__Exercise__: Pictures excluded, please transcribe exactly the lines from the one with "[0:43.91-0:44.11]" through the end of the records below, and nothing more.

Start of Data extracts

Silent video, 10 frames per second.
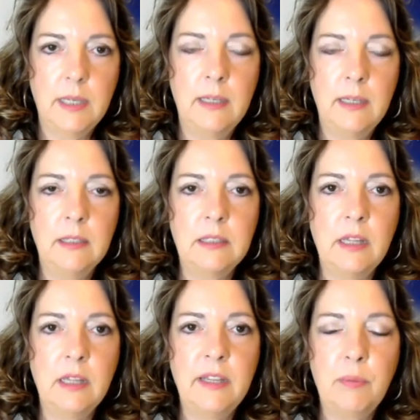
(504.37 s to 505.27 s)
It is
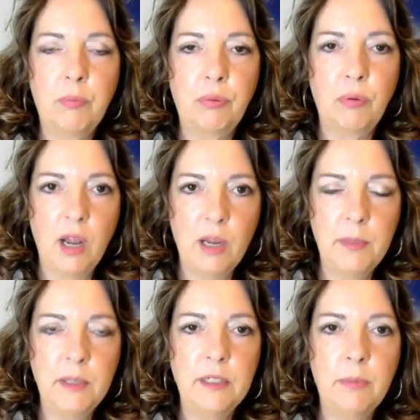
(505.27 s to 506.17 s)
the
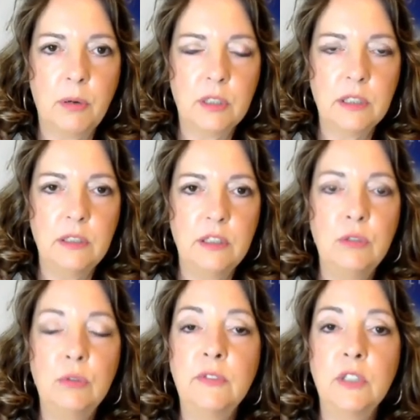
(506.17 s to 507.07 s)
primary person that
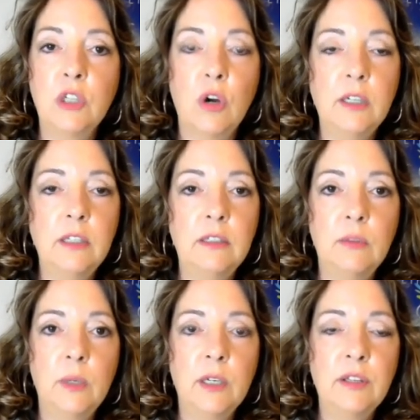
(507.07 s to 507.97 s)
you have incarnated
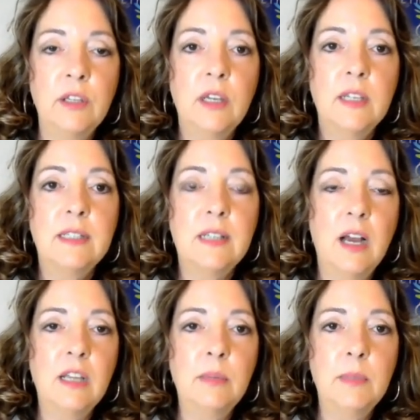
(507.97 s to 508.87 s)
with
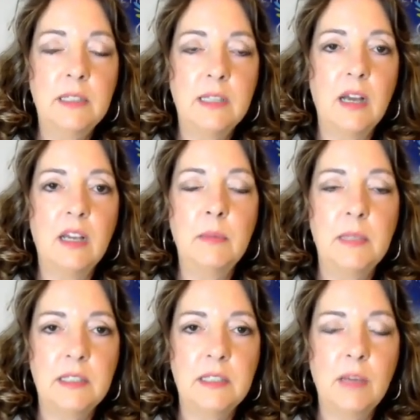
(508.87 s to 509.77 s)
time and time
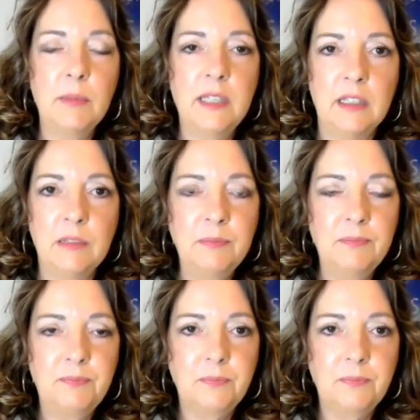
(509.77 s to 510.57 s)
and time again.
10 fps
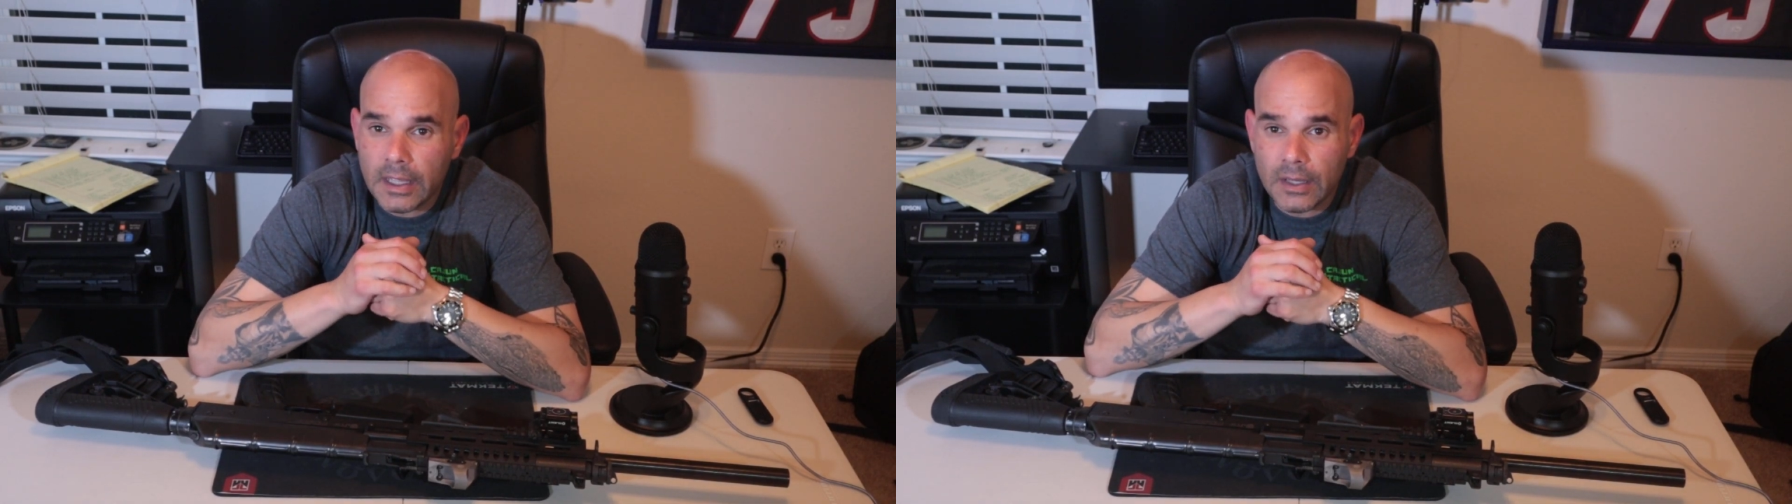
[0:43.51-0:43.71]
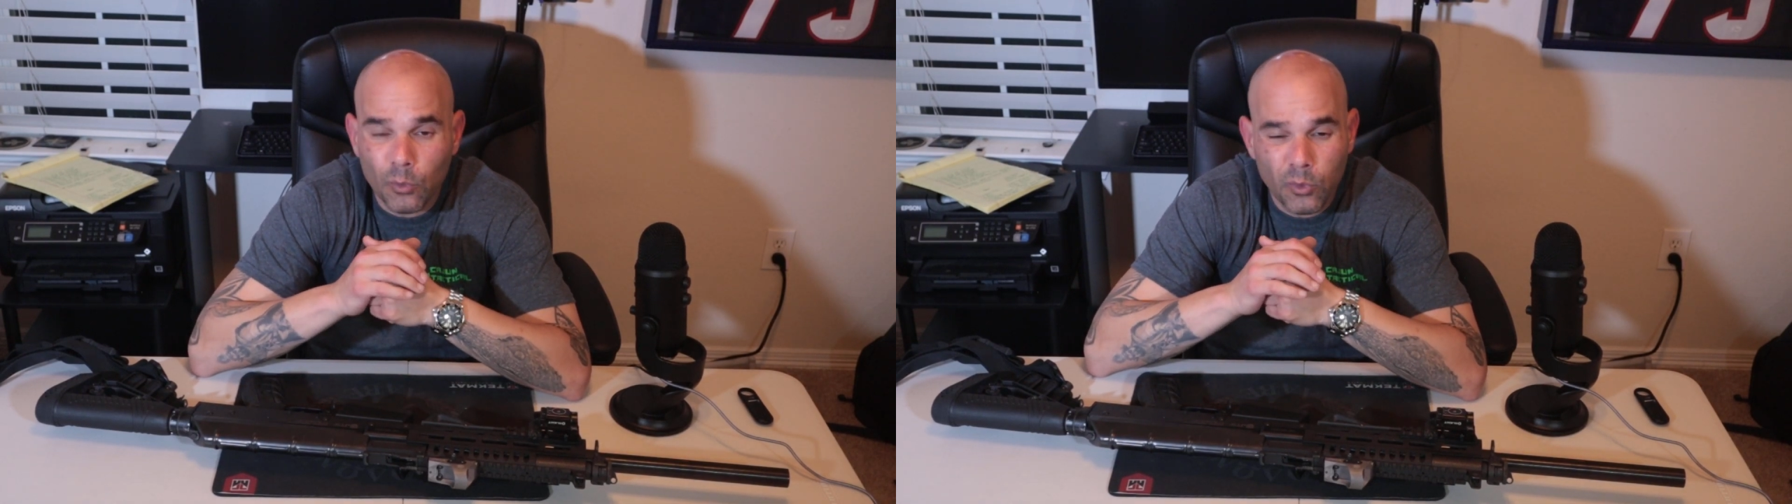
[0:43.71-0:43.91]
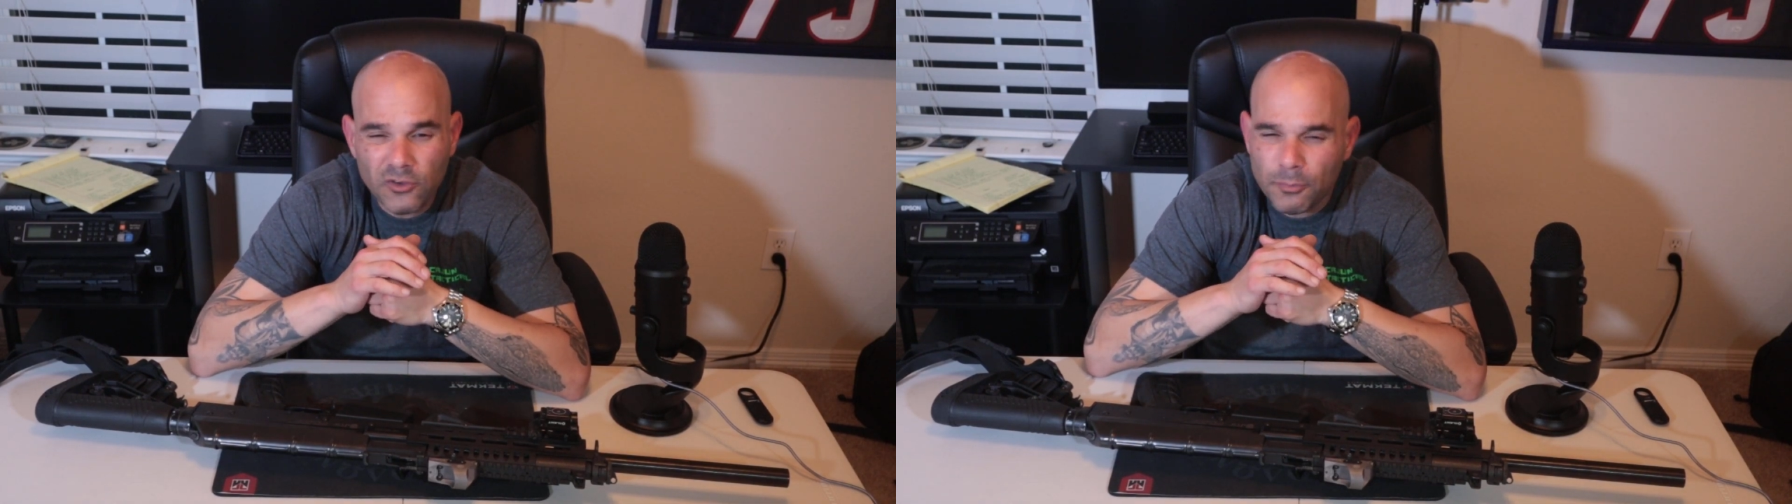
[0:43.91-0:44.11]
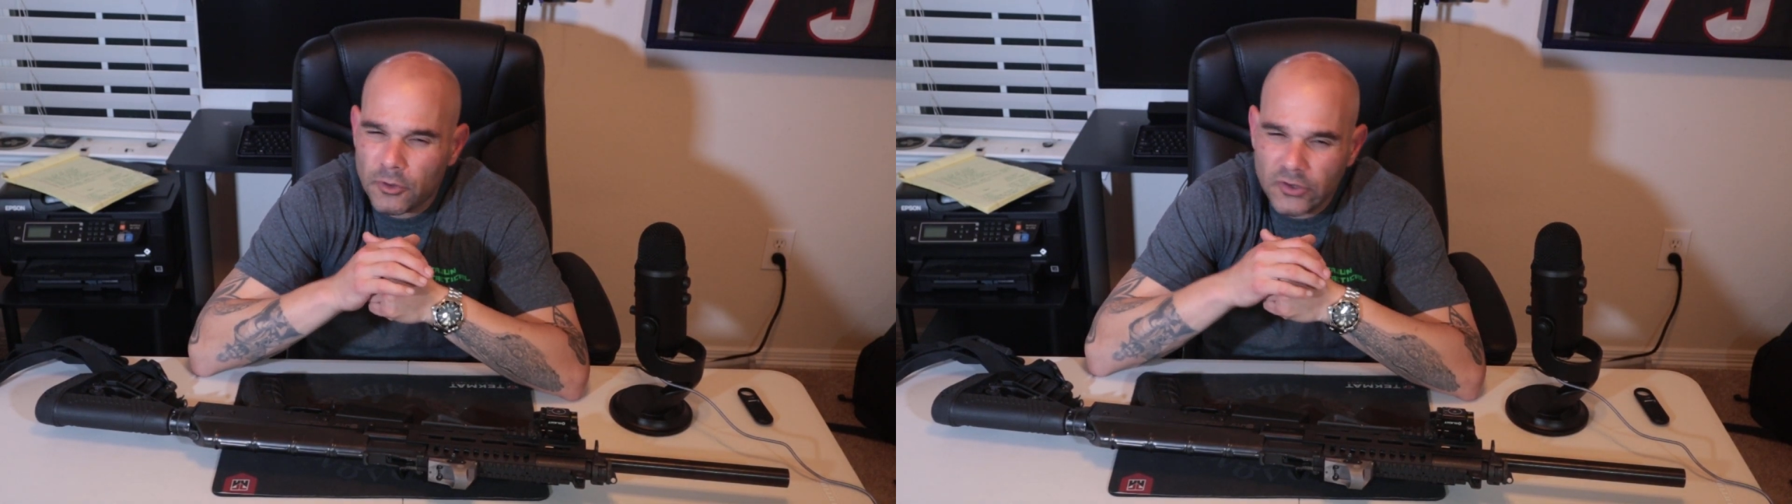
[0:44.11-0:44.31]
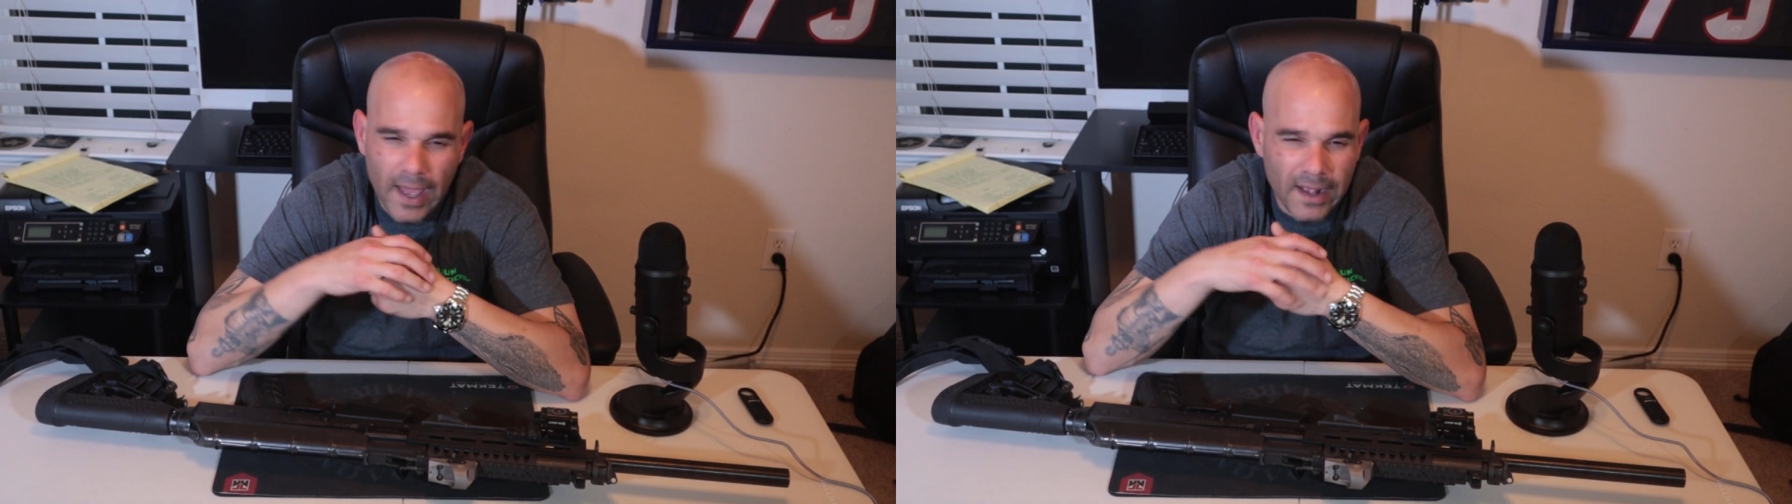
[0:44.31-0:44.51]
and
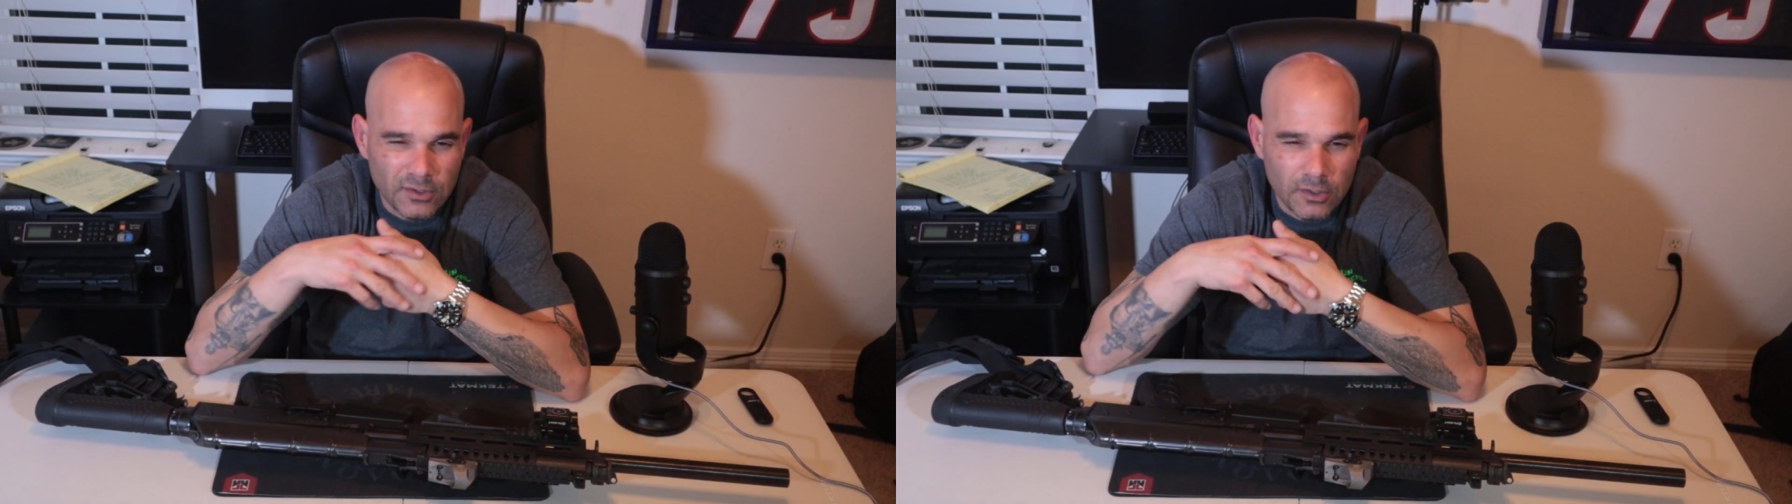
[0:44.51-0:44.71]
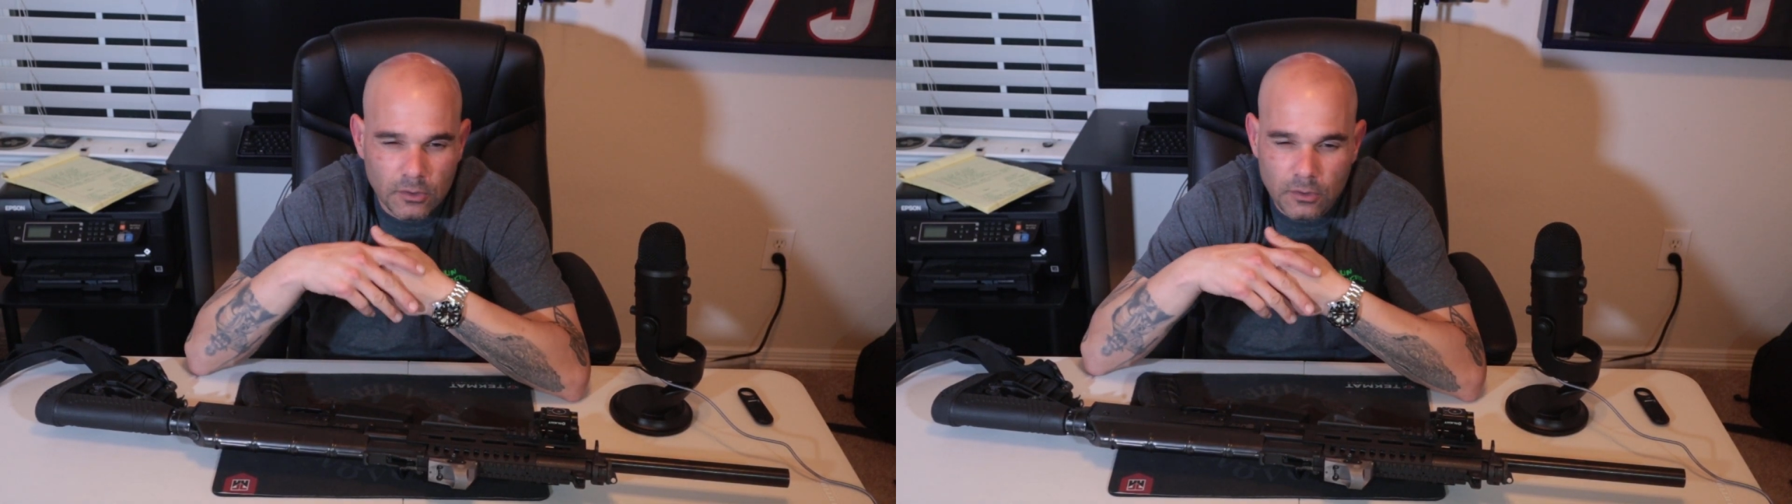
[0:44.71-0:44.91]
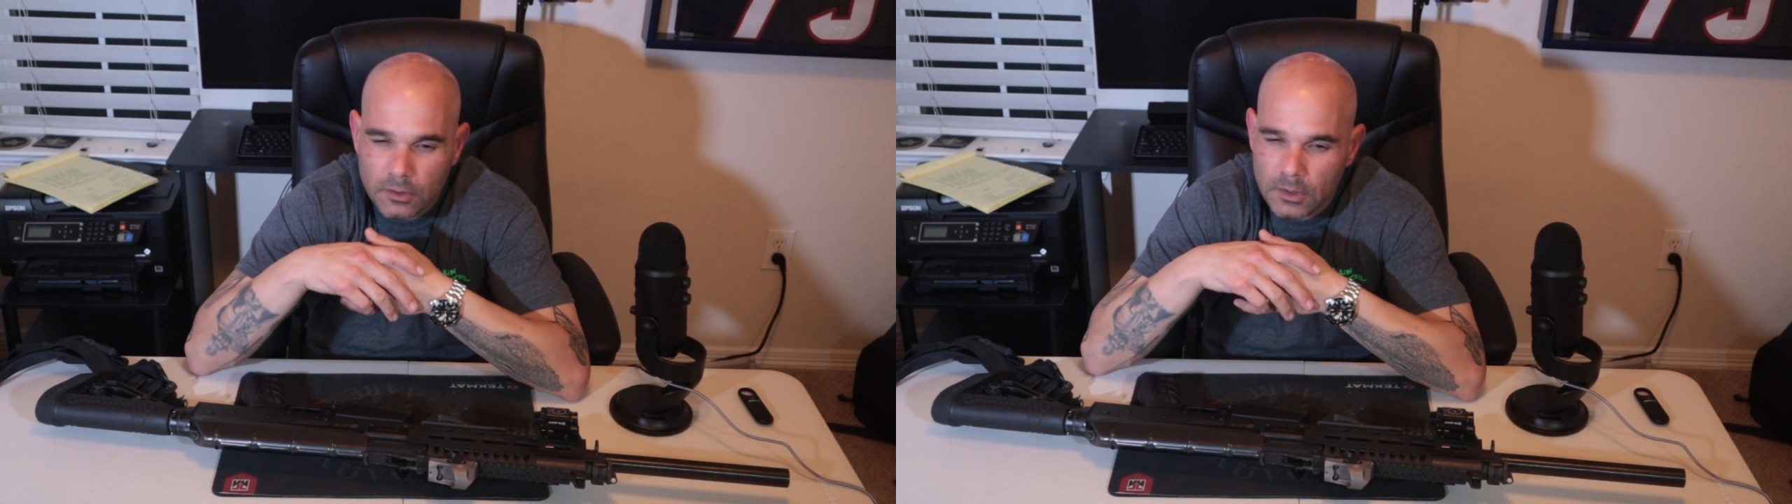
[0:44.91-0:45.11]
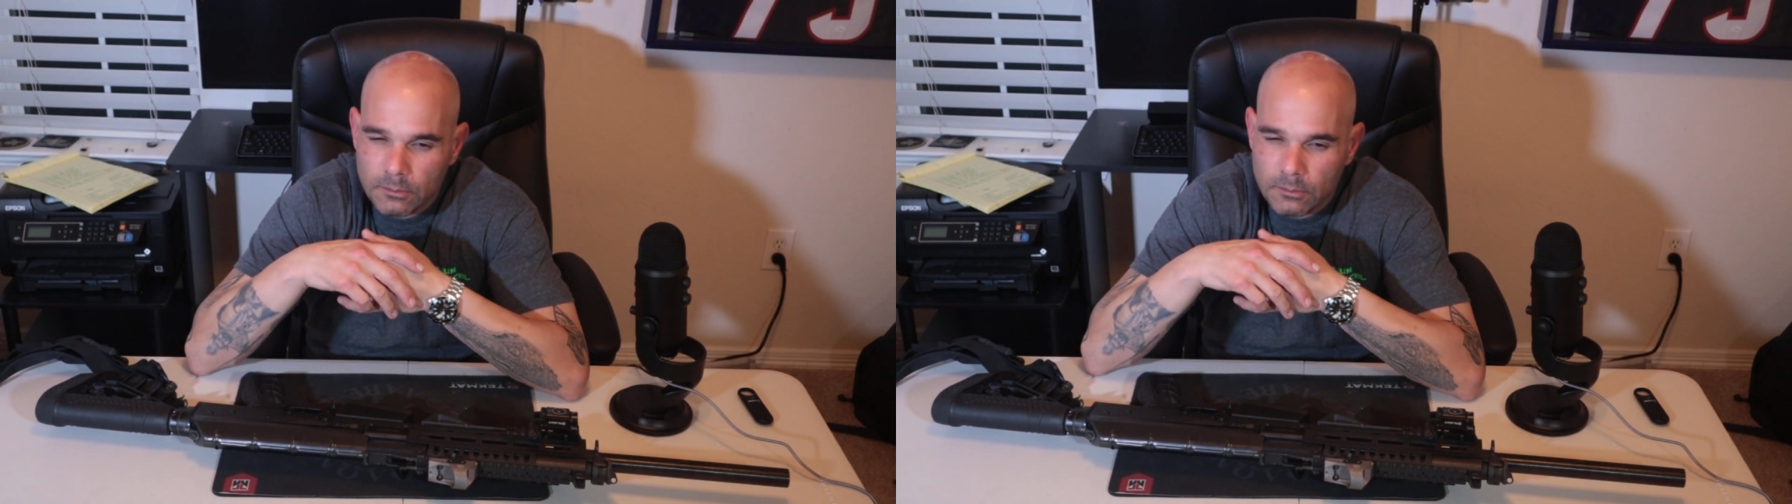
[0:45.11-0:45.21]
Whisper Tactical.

End of Data extracts

__Task response__:
[0:43.91-0:44.11]
[0:44.11-0:44.31]
[0:44.31-0:44.51]
and
[0:44.51-0:44.71]
[0:44.71-0:44.91]
[0:44.91-0:45.11]
[0:45.11-0:45.21]
Whisper Tactical.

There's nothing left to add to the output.